Chicks, Chronology and Doctor Who

Lately I’ve been trying to make it to the Doctor Who New York events and get-togethers organized by Barnaby Edwards.  After years and years of being a fan of Doctor Who and really not knowing anyone personally who was also into the show, it’s great to be able to meet up with other local viewers and hang out, shooting the breeze about our favorite sci-fi series.  Best of all are the signings that Edwards organizes for DWNY.  Given that Doctor Who is a British-produced series, we American fans don’t often have the opportunity to meet too many people involved with the show, since they typically live on the other side of the pond.  So those events are really cool opportunities to actually meet some of these actors, writers, directors, and other creative personnel.
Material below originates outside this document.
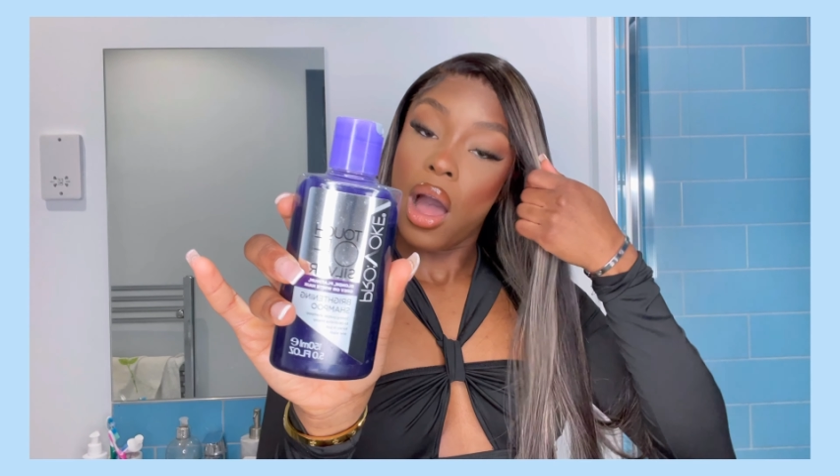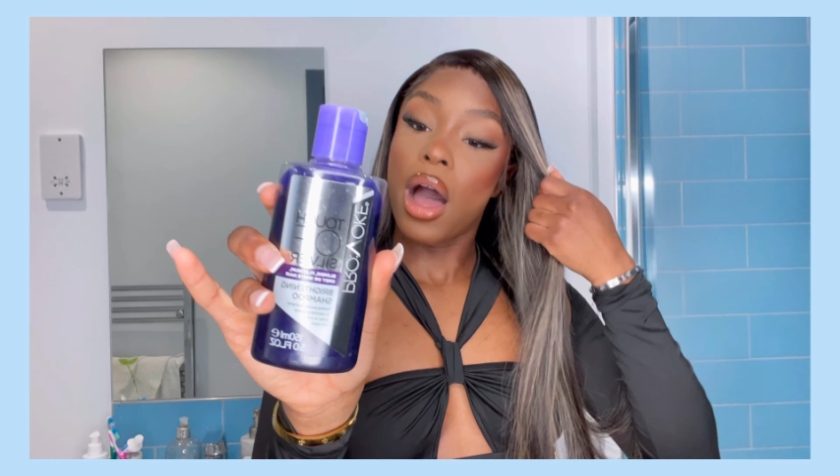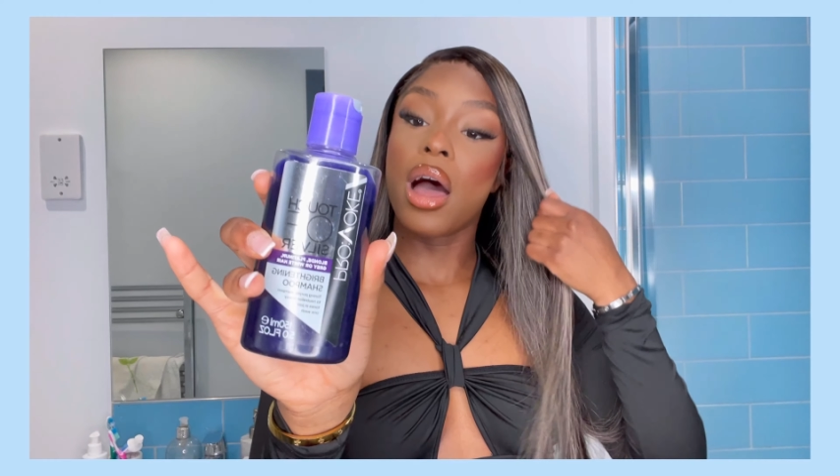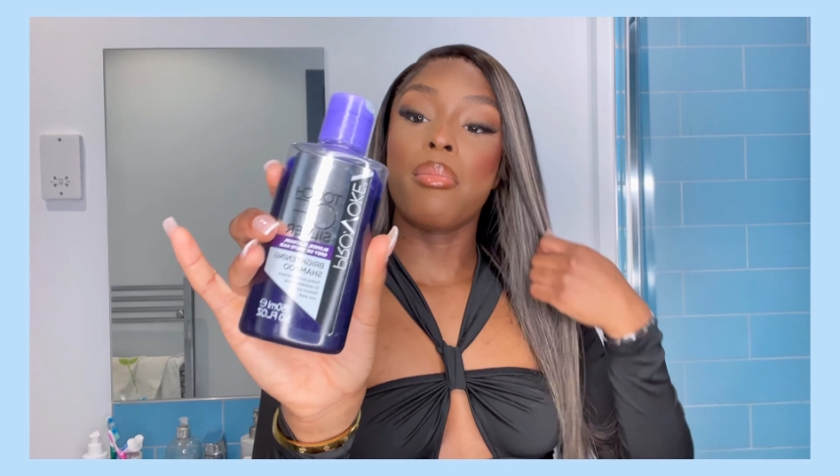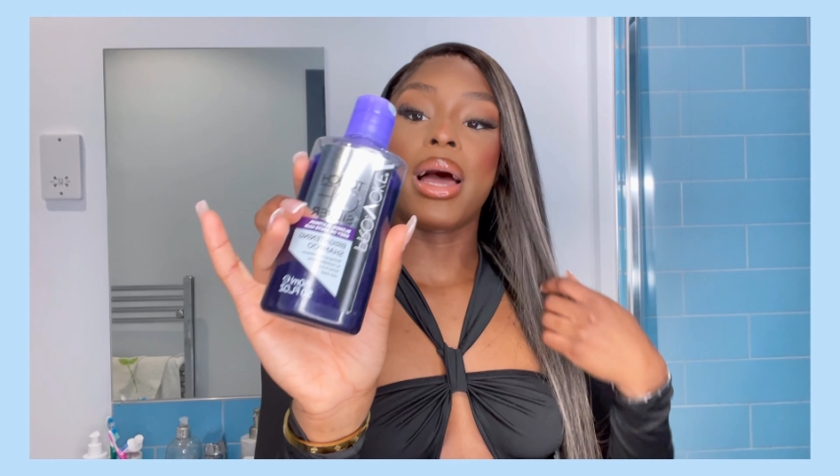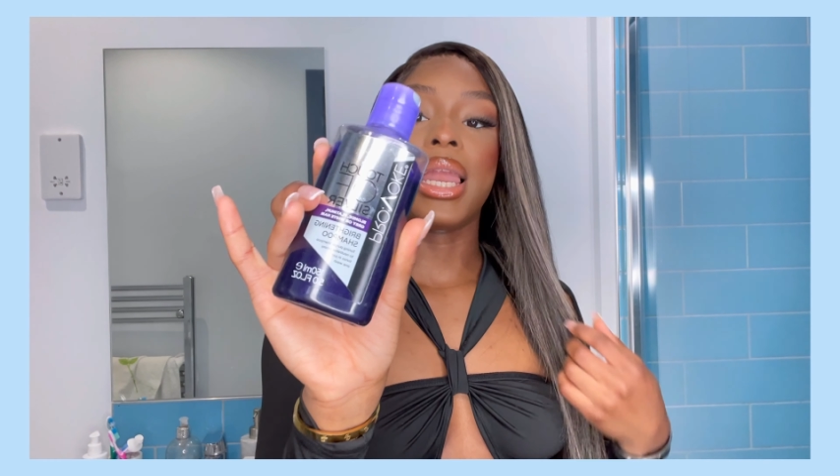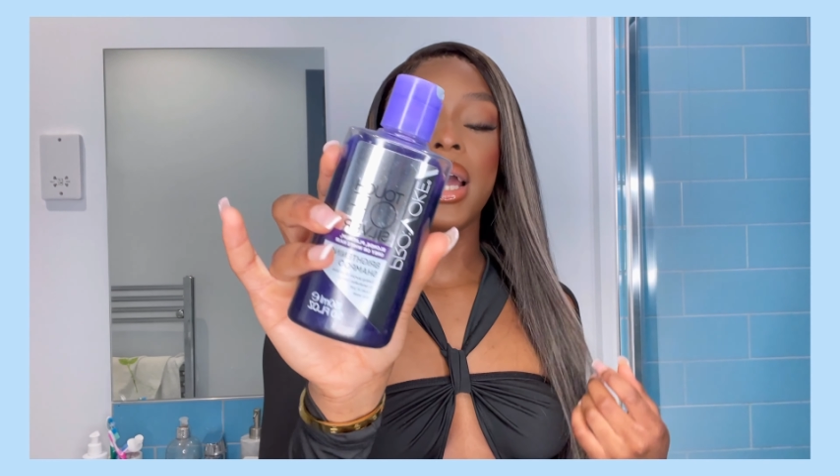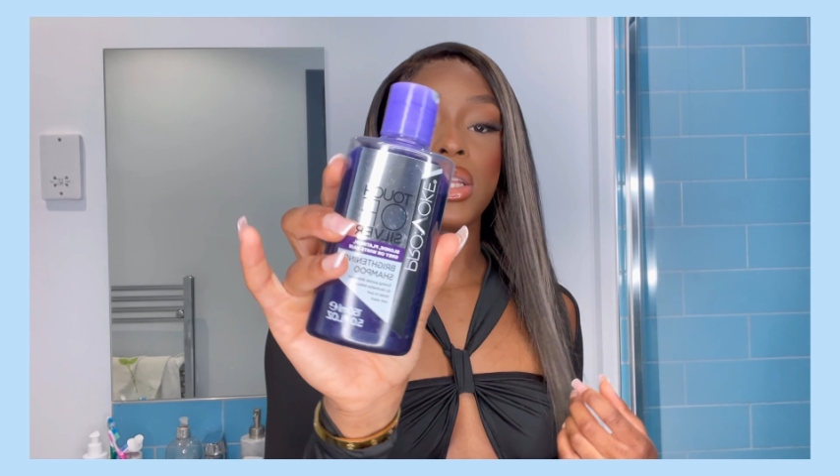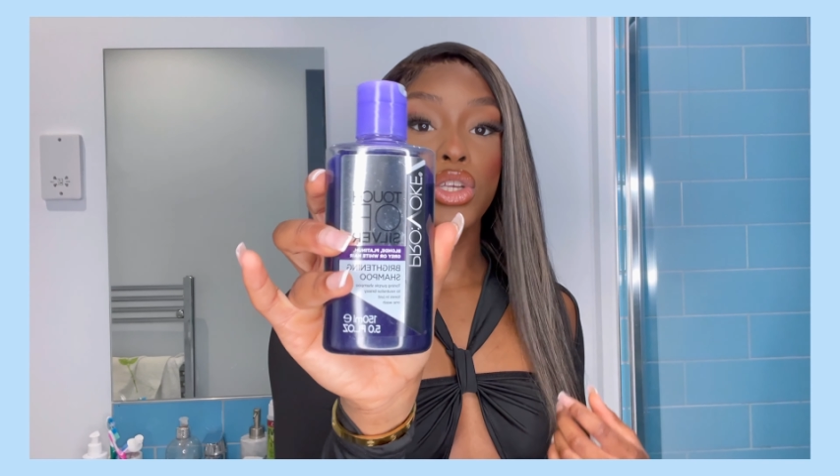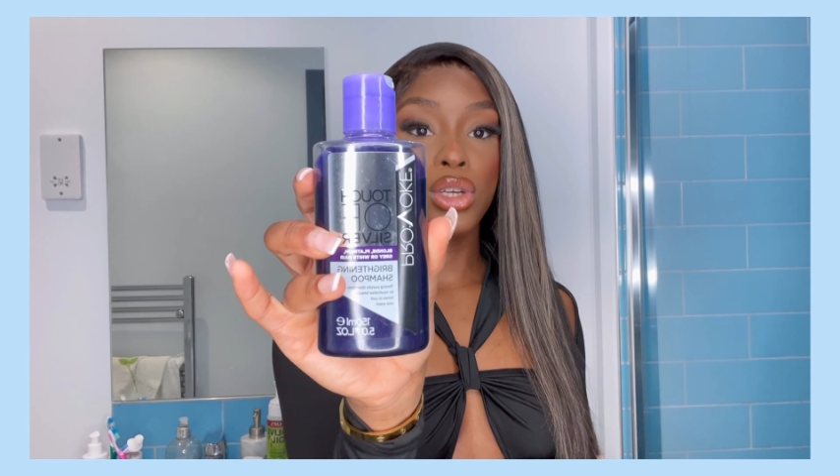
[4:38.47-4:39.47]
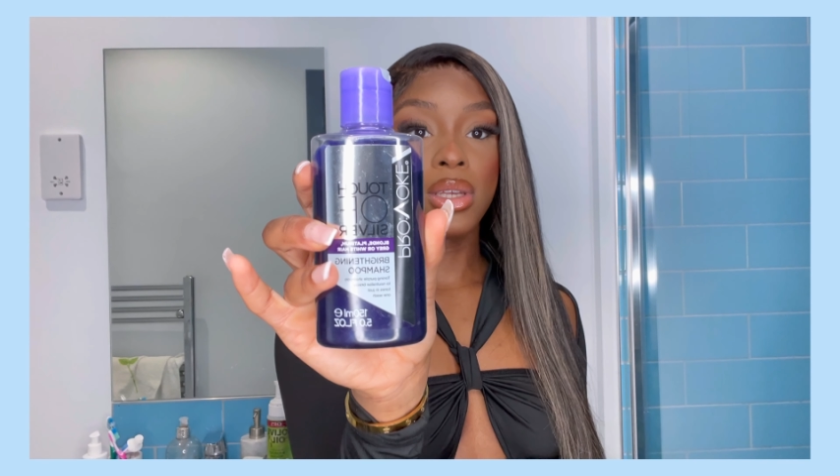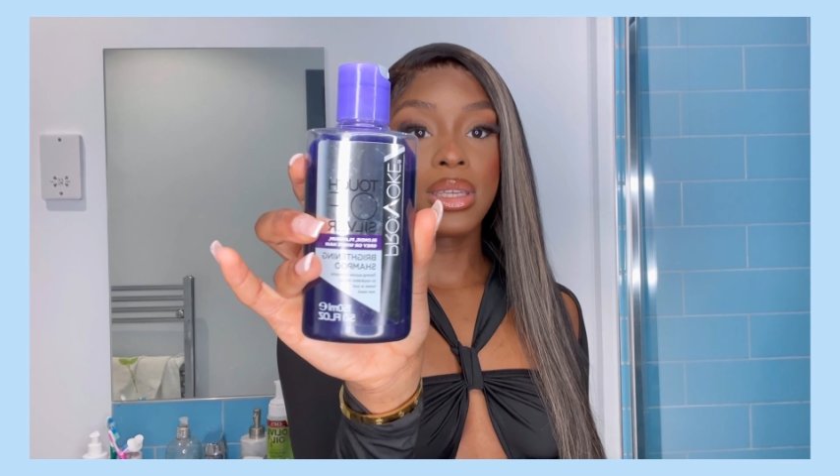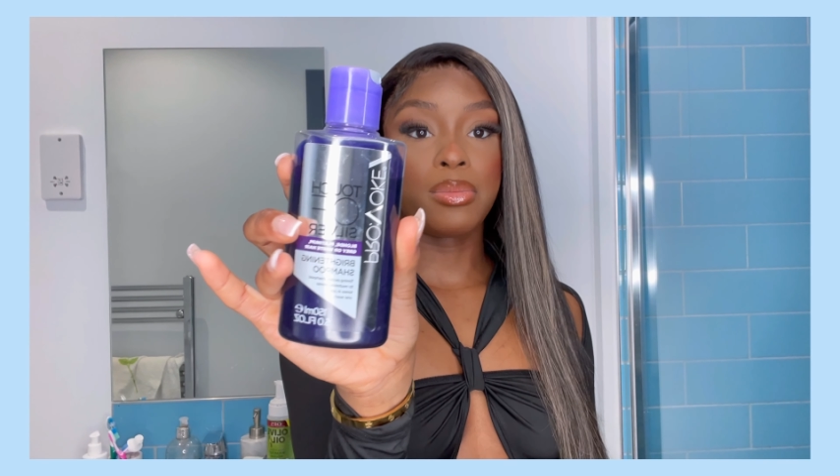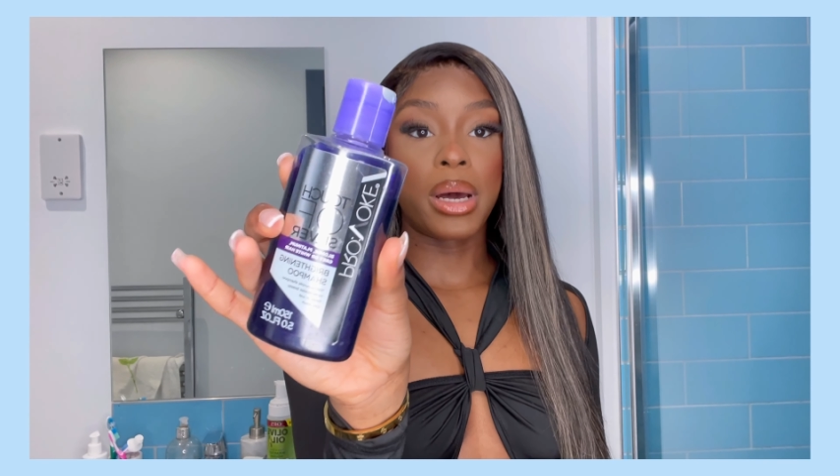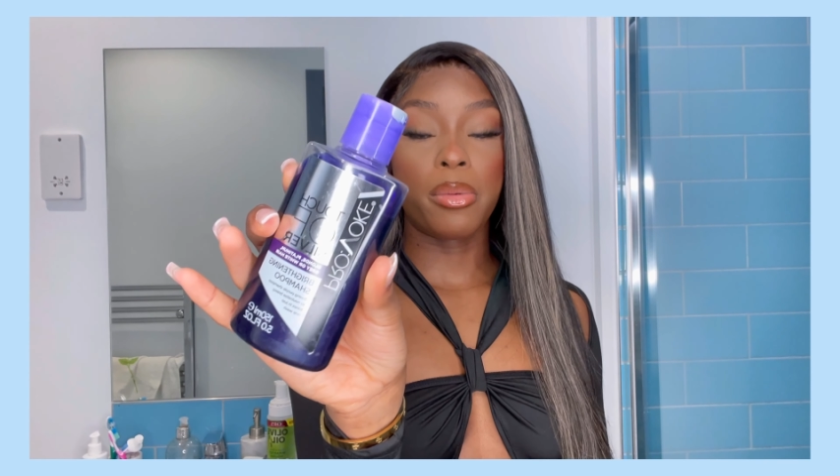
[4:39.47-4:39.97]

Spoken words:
I like to use this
Last week I went to the latest DWNY event, a book signing that was held at a pub called The Churchill on 28th Street near Park Avenue.  The two books that the authors were there to promote and autograph were both published by Mad Norwegian Press.  The first of these was Chicks Unravel Time: Women Journey Through Every Season of Doctor Who.  A group of female writers from around the globe who are fans of Doctor Who wrote a series of essays analyzing each individual season of the television show, from the debut of William Hartnell in 1963 to Matt Smith’s 2011 series.

Chicks Unravel Time

Chicks Unravel Time

I have to say, as a white male viewer, Chicks Unravel Time was a very intriguing read.  The essays contained within offered up some very interesting alternative analyses and viewpoints of the series that I simply had never considered in my more than 25 years of watching Doctor Who.  Understandably, the majority of the essays are concerned with differing female perspectives on the series.  Other fascinating topics include the power structure in the relationships between the Doctor and his human companions, race & ethnicity, Cold War politics, music, spirituality, and the delicate balancing act of rooting the show in the past while continuing to move it forward in new directions.

The three writers from Chicks Unravel Time who were at the signing were Deborah Stanish, L.M. Myles, and K. Tempest Bradford.  Stanish’s essay “Anything Goes” observes the show’s early period of experimentation of format in the Third Season.  Myles essay “Identity Crisis” looked at how the show evolved in the Fourth Season when Patrick Troughton replaced William Hartnell as the Doctor.  Bradford examined the role of women, as well as their notable absences, throughout Season Thirteen in “The Woman We Don’t See.”  At the pub, each of them read excerpts from their pieces before the signing, as well as explaining what drew them to this project.  It was a very interesting session.

The other book that was being promoted that evening was AHistory: An Unauthorized History of the Doctor Who Universe (3rd Edition) written by Lance Parkin & Lars Pearson.  AHistory is an incredibly ambitious project on the part of its authors, an attempt to arrange in chronological order every single television episode of Doctor Who, Torchwood, and The Sarah Jane Adventures, as well as the Big Finish audio plays, the Doctor Who novels published by Virgin and the BBC, the Bernice Summerfield novels, the comic books published by Marvel and IDW, and probably a few other things I’m forgetting!  AHistory weighs about as much as your typical telephone directory, and clocks in at a massive 784 pages.

AHistory

AHistory

Lance Parkin was at the DWNY event to explain how AHistory came to life, starting out as a fan project many years ago that grew in size & scope with each revision.  Parkin describes it as “a parlor game,” i.e. an exercise in fun.  It certainly isn’t intended as any sort of serious scholarly attempt at a historical work.  Indeed, considering the Doctor Who fictional universe has existed for a half century in numerous mediums with hundreds of different writers having contributed to it over the decades, there really is no way to truly reconcile all of the contradictory continuity in a completely flawless manner.  Parkin & Pearson obvious intended it to be an enjoyable read for fans, a useful reference book for devotees of the series.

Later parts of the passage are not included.